Nuclear magnetic resonance (NMR) is one of the main experimental techniques for protein structure determination. The biggest advantage of this approach is that the protein structure is determined in its native environment and thus, the natural dynamics of the protein can be studied. However, NMR protein structure determination is an expertise intensive and time consuming process. If the structure determination process can be accelerated or even automated by computational methods, it will significantly advance the structural biology field. Our goal is to propose highly efficient and error tolerant methods that can work well on real and noisy data sets of NMR.
Our first contribution in this work is the development of a novel peak picking method (WaVPeak). First, WaVPeak denoises the NMR spectra using wavelet smoothing. A brute force method is then used to identify all the candidate peaks. After that, the volume of each candidate peak is estimated. Finally, the peaks are sorted according to their volumes. WaVPeak is tested on the same benchmark data set that was used to test the state-of-the-art method, PICKY. WaVPeak shows significantly better performance than PICKY in terms of recall and precision.
Our second contribution is to propose an automatic method to select peaks produced by peak picking methods.

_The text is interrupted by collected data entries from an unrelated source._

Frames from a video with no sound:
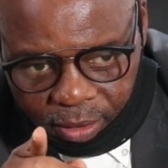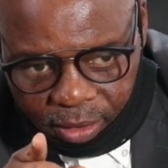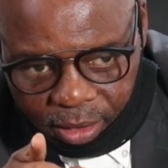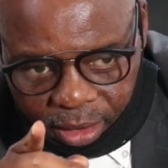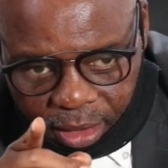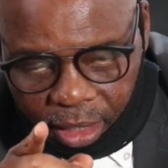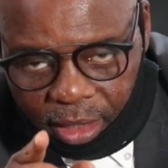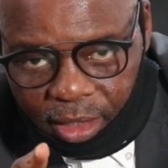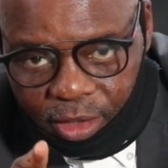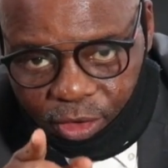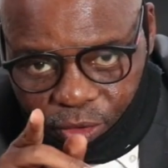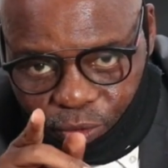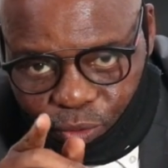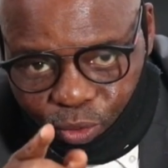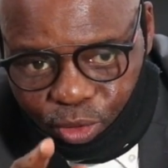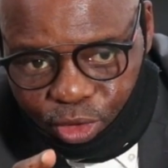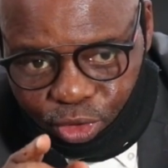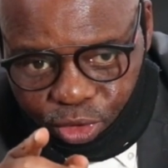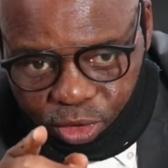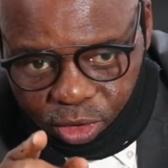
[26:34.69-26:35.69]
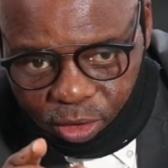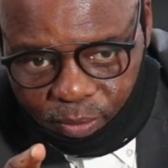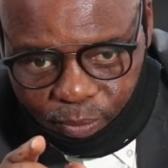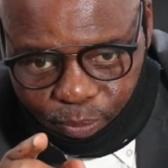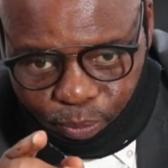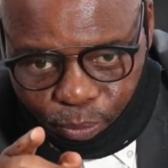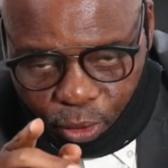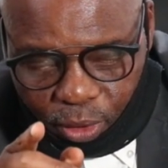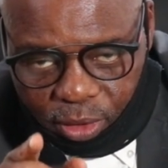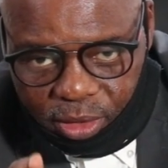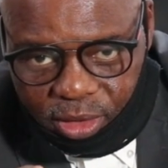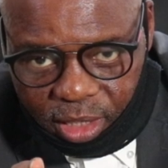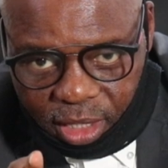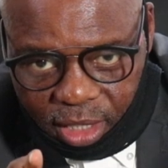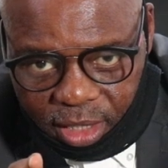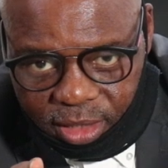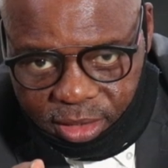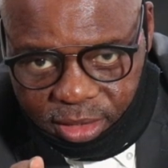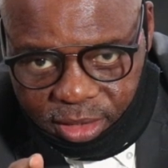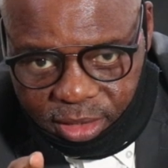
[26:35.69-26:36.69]
Nugget of Wisdom
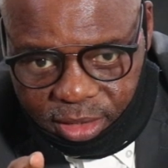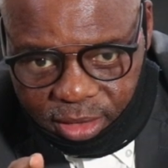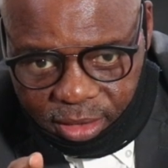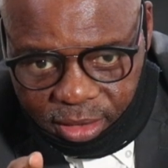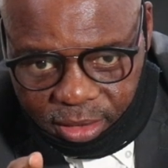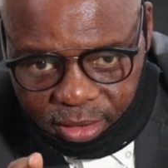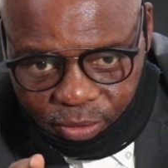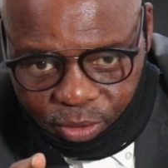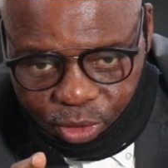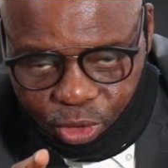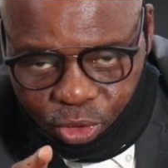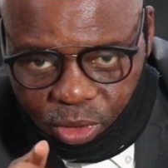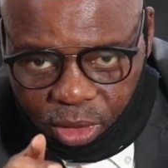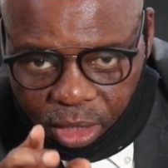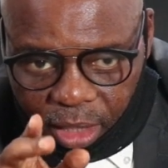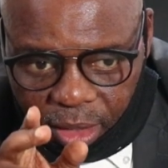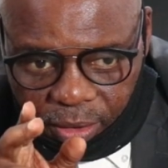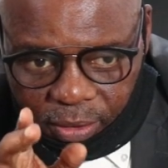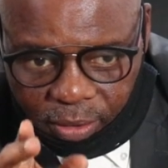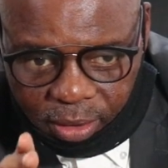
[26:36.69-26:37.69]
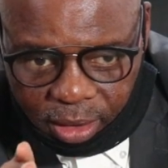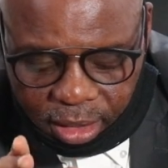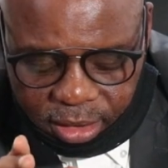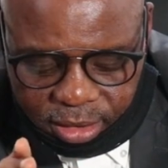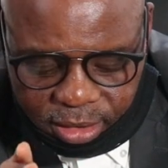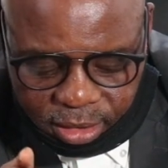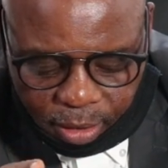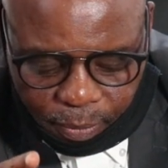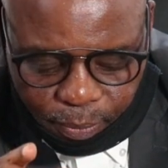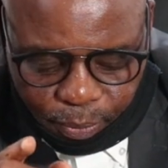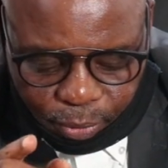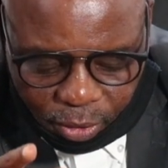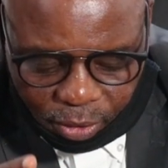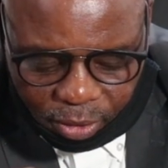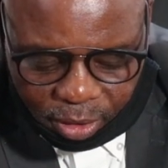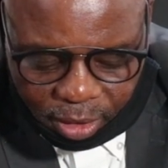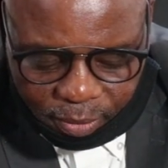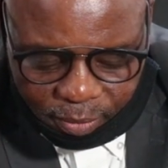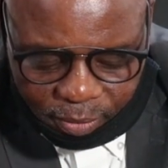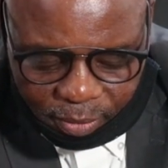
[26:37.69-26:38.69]
podcast, which you can look at, a
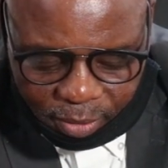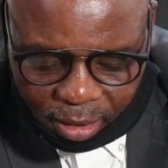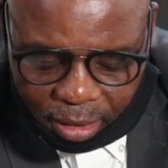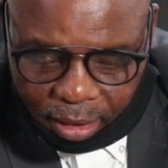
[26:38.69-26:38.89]
program.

This automatic method is used to overcome the limitations of fixed number-based methods. Our method is based on the Benjamini-Hochberg (B-H) algorithm. The method is used with both WaVPeak and PICKY to automatically select the number of peaks to return out of hundreds of candidate peaks. The volume (in WaVPeak) and the intensity (in PICKY) are converted into p-values. Peaks that have p-values below some certain threshold are selected. Experimental results show that the new method is better than the fixed number-based method in terms of recall. To improve precision, we tried to eliminate false peaks using consensus of the B-H selected peaks from both PICKY and WaVPeak. On average, the consensus method is able to identify more than 88% of the expected true peaks, whereas less than 17% of the selected peaks are false ones.

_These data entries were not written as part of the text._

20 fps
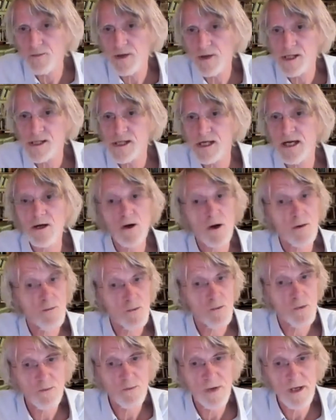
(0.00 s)
basic income
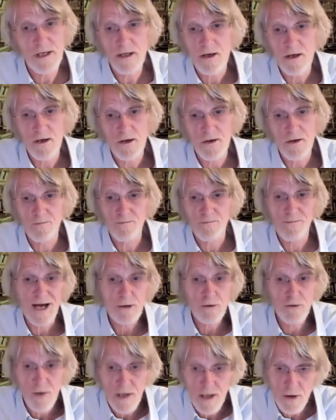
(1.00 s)
would be a
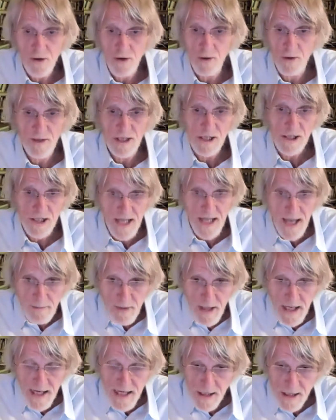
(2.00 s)
macroeconomic
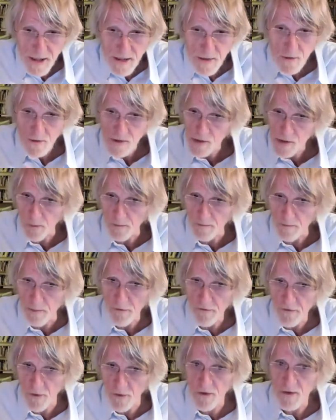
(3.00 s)
stabilizer, so a
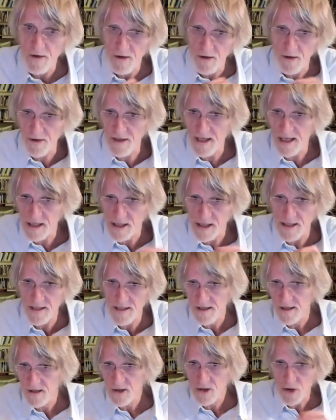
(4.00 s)
buffer against
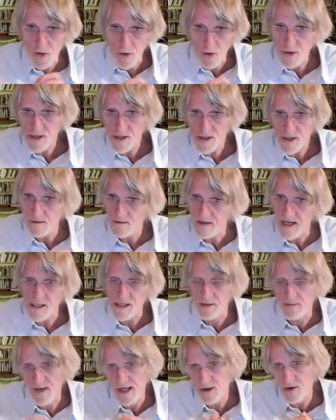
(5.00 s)
shocks,
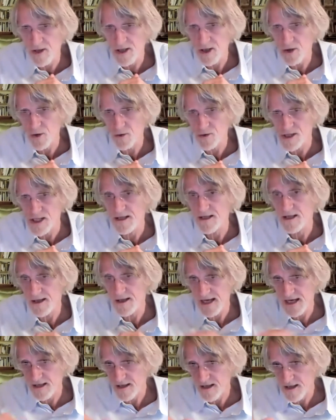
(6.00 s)
asymmetric shocks
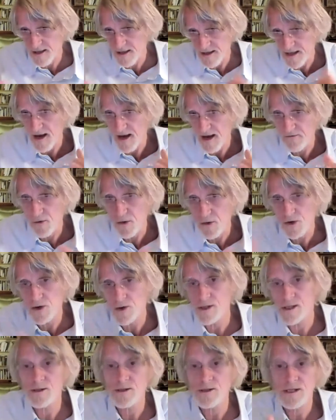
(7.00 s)
and
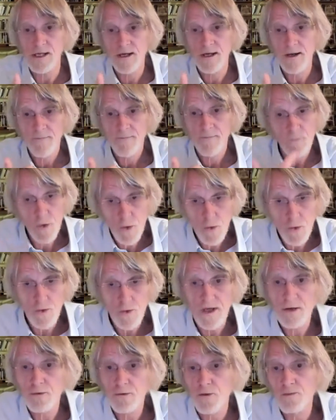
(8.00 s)
divergences. Two,
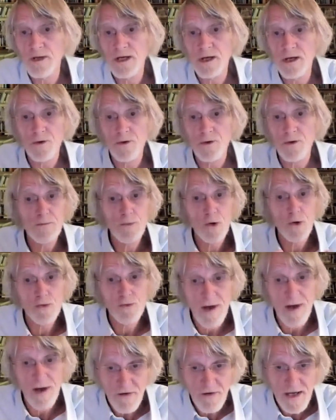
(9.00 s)
it would be a
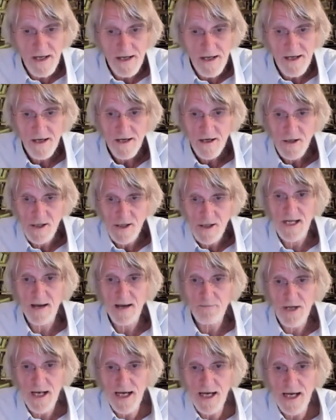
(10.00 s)
demographic
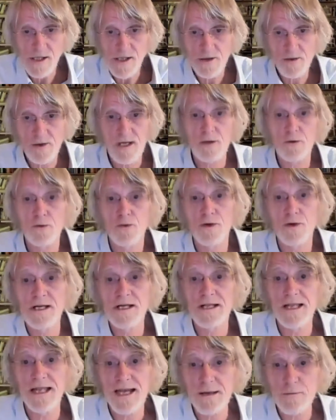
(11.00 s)
stabilizer. It would
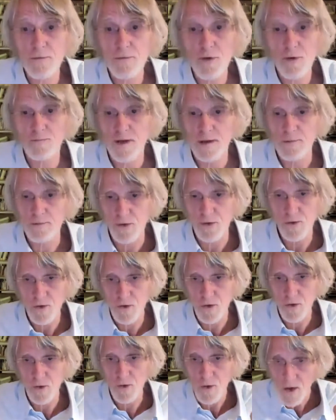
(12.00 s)
enable people
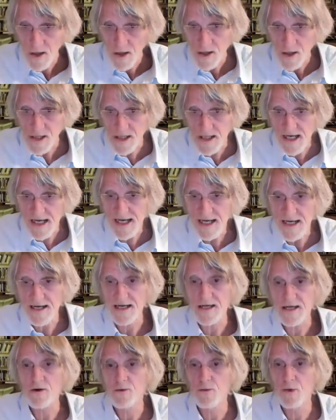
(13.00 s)
to stay
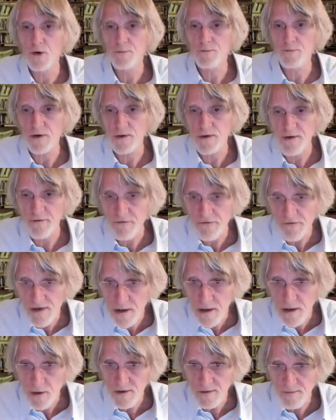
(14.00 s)
in the more
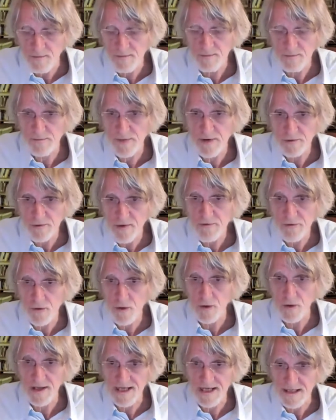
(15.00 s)

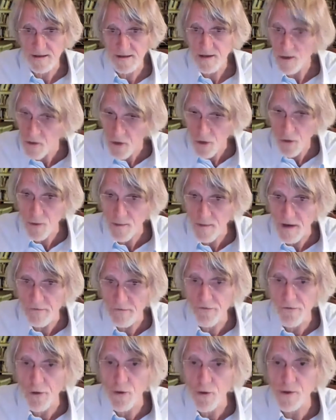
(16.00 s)
peripheral area, not to be
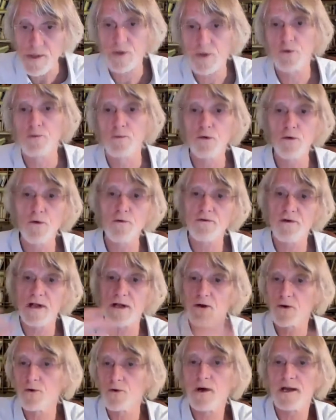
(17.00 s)
forced to move and
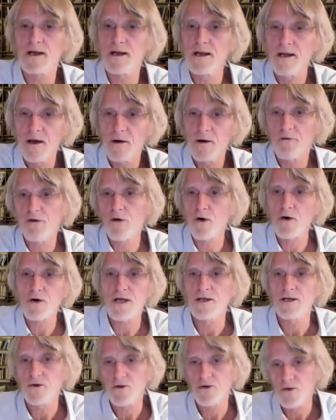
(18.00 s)
go and flock
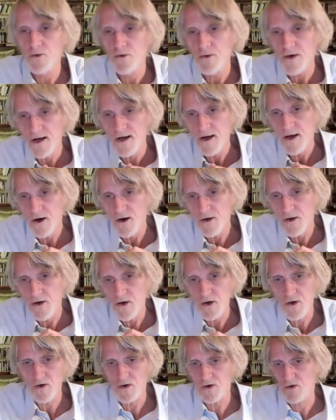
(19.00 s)
into
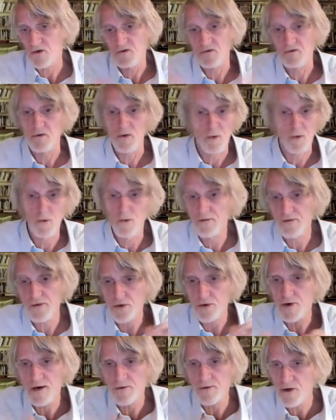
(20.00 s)
the
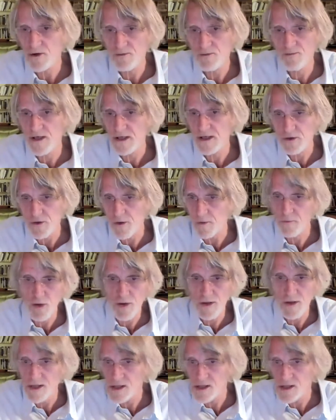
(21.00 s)
overcrowded
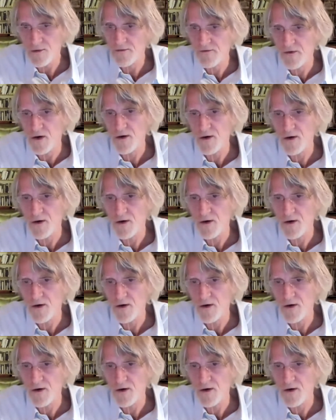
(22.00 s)
metropolis of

Our third contribution is to propose for the first time, the 3D extension of the Median-Modified-Wiener-Filter (MMWF), and its novel variation named MMWF*. These spatial filters have only one parameter to tune: the window-size. Unlike wavelet denoising, the higher dimensional extension of the newly proposed filters is relatively easy. Thus, they can be applied to denoise multidimensional NMR-spectra. We tested the proposed filters and the Wiener-filter, an adaptive variant of the mean-filter, on a benchmark set that contains 16 two-dimensional and three-dimensional NMR-spectra extracted from eight proteins. Our results demonstrate that the adaptive spatial filters significantly outperform their non-adaptive versions. The performance of the new MMWF* on 2D/3D-spectra is even better than wavelet-denoising.
Finally, we propose a novel framework that simultaneously conducts slice picking and spin system forming, an essential step in resonance assignment. Our framework then employs a genetic algorithm, directed by both connectivity information and amino acid typing information from the spin systems to assign the spin systems to residues. The inputs to our framework can be as few as two commonly used spectra, i.e., CBCA(CO)NH and HNCACB. Different from existing peak picking and resonance assignment methods that treat peaks as the units, our method is based on ‘slices’, which are one-dimensional vectors in three-dimensional spectra that correspond to certain (N, H) values. Experimental results on both benchmark simulated data sets and four real protein data sets demonstrate that our method significantly outperforms the state-of-the-art methods especially on the more challenging real protein data sets, while using a less number of spectra than those methods. Furthermore, we show that using the chemical shift assignments predicted by our method for the four real proteins can lead to accurate calculation of their final three-dimensional structures by using the CS-ROSETTA server.
Ahmed Abbas is an assistant professor in Computer and Systems Engineering Department, Faculty of Engineering, Ain Shams University, Egypt. He received his Master's degree in Computer Science from Ain Shams University in May 2010. He joined KAUST as a Ph.D. student in August 2010 and got his Ph.D. certificate in December 2015. During his Ph.D. study, he has been working on developing new methods to solve key open problems in automated NMR protein structure determination. His papers have been published in several journals such as Bioinformatics, PLoS ONE, Journal of Biomolecular NMR, and Scientific Reports.